I left anchorage and experienced a city, then six months later I got super home sick and scared and over whelmed with all the city and all the people and everything so I had to go back. That’s why I think there’s still apart of me that gets over whelmed with too much stimulant, I get where I just need quiet time and down time. I did that a lot in my early twenties I moved out, moved back in then got bored, rested then moved back out again. Then I moved back to Anchorage the second time and I stayed out. I moved to Santa Cruz California and that was the first time I saw the ocean and that was huge for me! I didn’t feel like Minneapolis’s was home, it felt way too different from Alaska but I felt okay with Santa Cruz I felt okay with California I just had to go throw growth. I had to experience being on my own and getting stronger. It took me a little while to leave Alaska for good.  


            When I first came to San Francisco I just couldn’t believe I was there I mean that’s a big deal! San Francisco was in the movies when I was growing up! I mean are you kidding me I’m here? I’m in the city that movies are about? To me it seemed like a really big deal. And my family always called it Frisco, that’s what Alaskans call it, Frisco that’s old school too. I miss my family first and then I do miss the simple life it is kind of depressing to think about sometimes but it’s also comforting sometimes to just have that simple life. You need a flannel shirt, a couple pair of jeans; you need a pair of hiking boots and a good winter coat that’s it! You need some moose meat in the freezer and it’s just a real simple life I kind of miss that. Because here we get all caught up in the rat race and it’s exhausting.


            I think you have to be resourceful to make the best of what you have. Appreciated nature, you know that’s Gods gift to us all that beauty. We didn’t have a Disneyland or anything like that. We didn’t have amusement parks but we had camping we had mountains we could go hiking and we had lakes to swim in so I like if I would of grew up in a city or grew up having stuff handed to me on a sliver platter, I wouldn’t appreciate that stuff like I do now.


            Alaska doesn’t have as much diversity; if there’s any culture its Alaskan native culture. I think here in the Bay Area there’s all different kinds of cultures that we get to experience like the Chinese parade, and we have the Japan Town, China Town, Little Italy you know there’s diversity here that there isn’t in Alaska. I moved because there are more experiences available here, I think it’s a better place to raise children more opportunity both for entertainments and academic purposes. There’s more colleges offered here in the lower 48 and I like the diversity, I like being around a bunch of different ethnic groups that’s cool.
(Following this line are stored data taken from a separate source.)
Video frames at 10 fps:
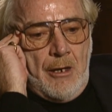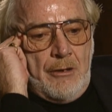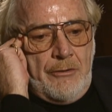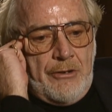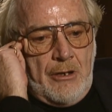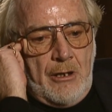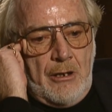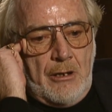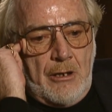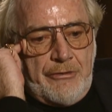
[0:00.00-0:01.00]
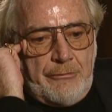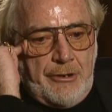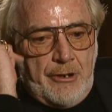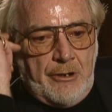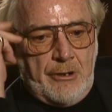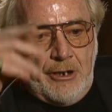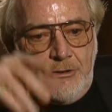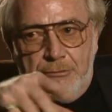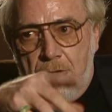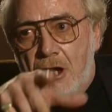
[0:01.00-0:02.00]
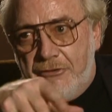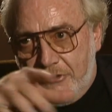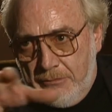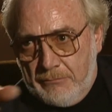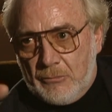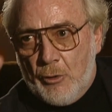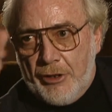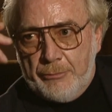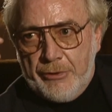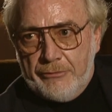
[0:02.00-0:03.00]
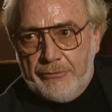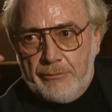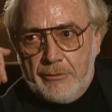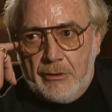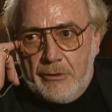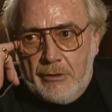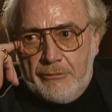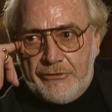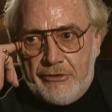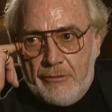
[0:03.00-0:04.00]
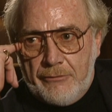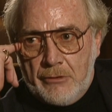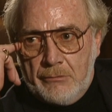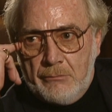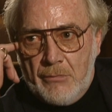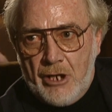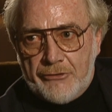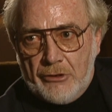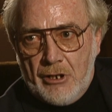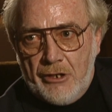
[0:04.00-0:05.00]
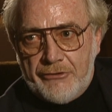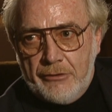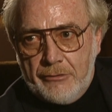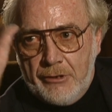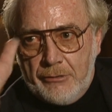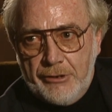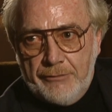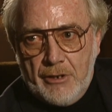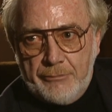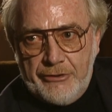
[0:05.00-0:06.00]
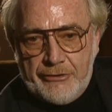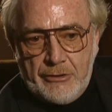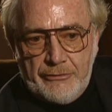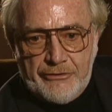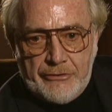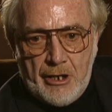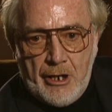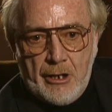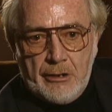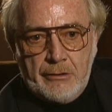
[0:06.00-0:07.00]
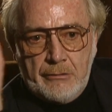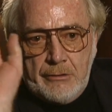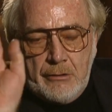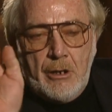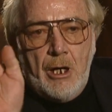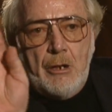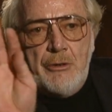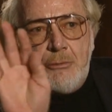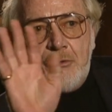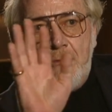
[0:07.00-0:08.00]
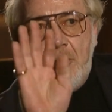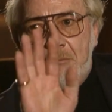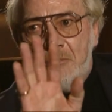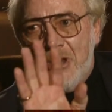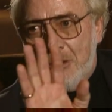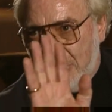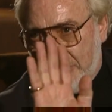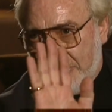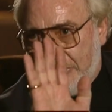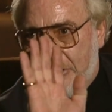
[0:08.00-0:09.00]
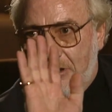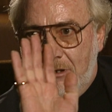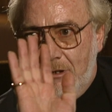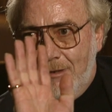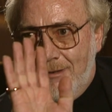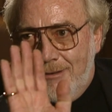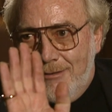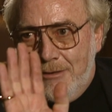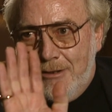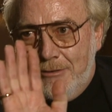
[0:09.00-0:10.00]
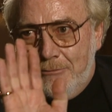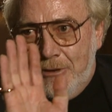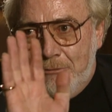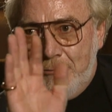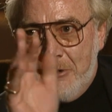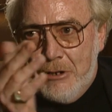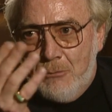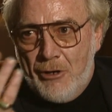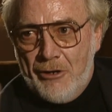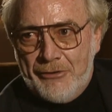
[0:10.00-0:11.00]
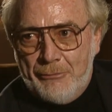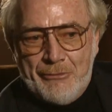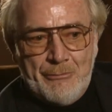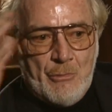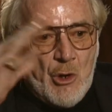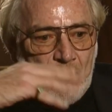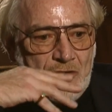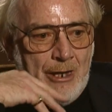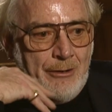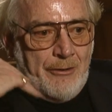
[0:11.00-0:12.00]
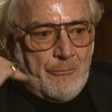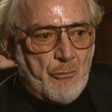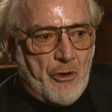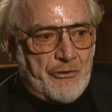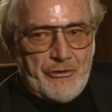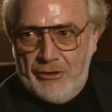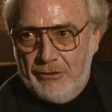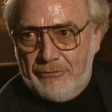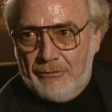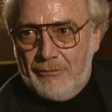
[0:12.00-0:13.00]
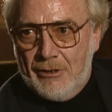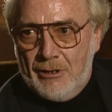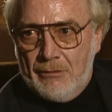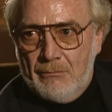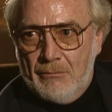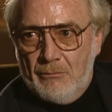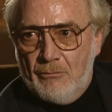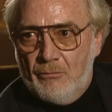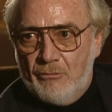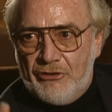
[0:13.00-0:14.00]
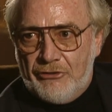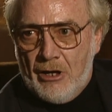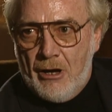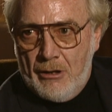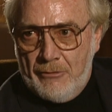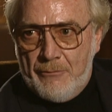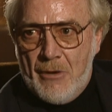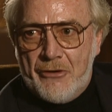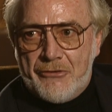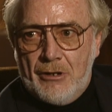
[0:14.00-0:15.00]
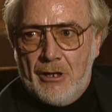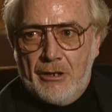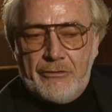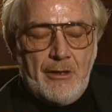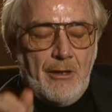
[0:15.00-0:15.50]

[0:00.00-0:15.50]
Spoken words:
And I was reading. He did write quite a bit of stuff on martial arts, and he developed his own style, which was very minimalist. It really was. It was a most undemonstrative style of martial arts.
            Alaska’s a great place it’s full of beauty and it’s got a super good culture. Natives are very gentle people, quiet, slow, you know take your time, don’t rush, its okay sit down have a cup of tea, eat some smoked salmon, you want some smoked salmon? (Laughs) you know so that is comforting to be around I can’t be around it all the time. But it’s a great place; Alaska’s a great and wonderful place.